INSTRUCTIONS FOR THE TASK: An exact copy of all the lines below is required, with every image left out.

GIVEN DATA:
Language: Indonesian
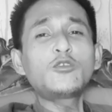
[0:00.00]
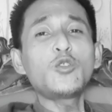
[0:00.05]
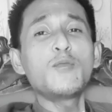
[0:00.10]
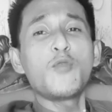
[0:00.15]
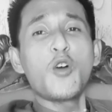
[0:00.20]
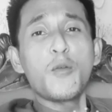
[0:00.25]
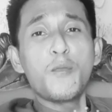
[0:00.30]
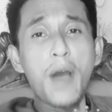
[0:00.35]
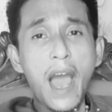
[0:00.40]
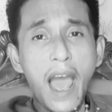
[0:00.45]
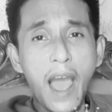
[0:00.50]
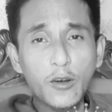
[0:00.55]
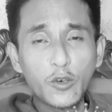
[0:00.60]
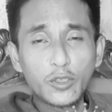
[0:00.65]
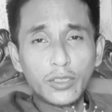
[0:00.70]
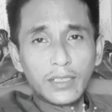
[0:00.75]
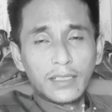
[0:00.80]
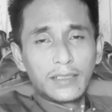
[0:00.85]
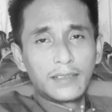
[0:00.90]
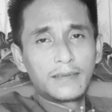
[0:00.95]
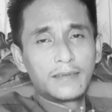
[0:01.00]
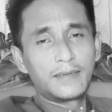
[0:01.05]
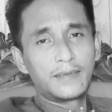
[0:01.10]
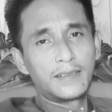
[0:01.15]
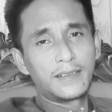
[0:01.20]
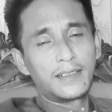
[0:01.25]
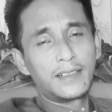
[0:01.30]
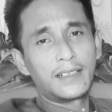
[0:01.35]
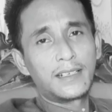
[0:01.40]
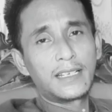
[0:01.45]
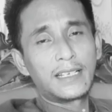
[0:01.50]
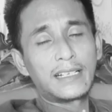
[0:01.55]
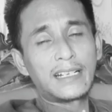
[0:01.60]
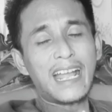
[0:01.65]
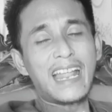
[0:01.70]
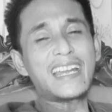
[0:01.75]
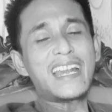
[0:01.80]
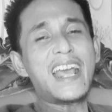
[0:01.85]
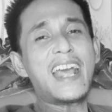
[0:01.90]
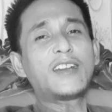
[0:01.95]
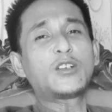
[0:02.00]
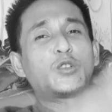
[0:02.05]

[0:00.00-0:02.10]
itu mubahun. Karena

PROBLEM SOLUTION:
Language: Indonesian
[0:00.00]
[0:00.05]
[0:00.10]
[0:00.15]
[0:00.20]
[0:00.25]
[0:00.30]
[0:00.35]
[0:00.40]
[0:00.45]
[0:00.50]
[0:00.55]
[0:00.60]
[0:00.65]
[0:00.70]
[0:00.75]
[0:00.80]
[0:00.85]
[0:00.90]
[0:00.95]
[0:01.00]
[0:01.05]
[0:01.10]
[0:01.15]
[0:01.20]
[0:01.25]
[0:01.30]
[0:01.35]
[0:01.40]
[0:01.45]
[0:01.50]
[0:01.55]
[0:01.60]
[0:01.65]
[0:01.70]
[0:01.75]
[0:01.80]
[0:01.85]
[0:01.90]
[0:01.95]
[0:02.00]
[0:02.05]

[0:00.00-0:02.10]
itu mubahun. Karena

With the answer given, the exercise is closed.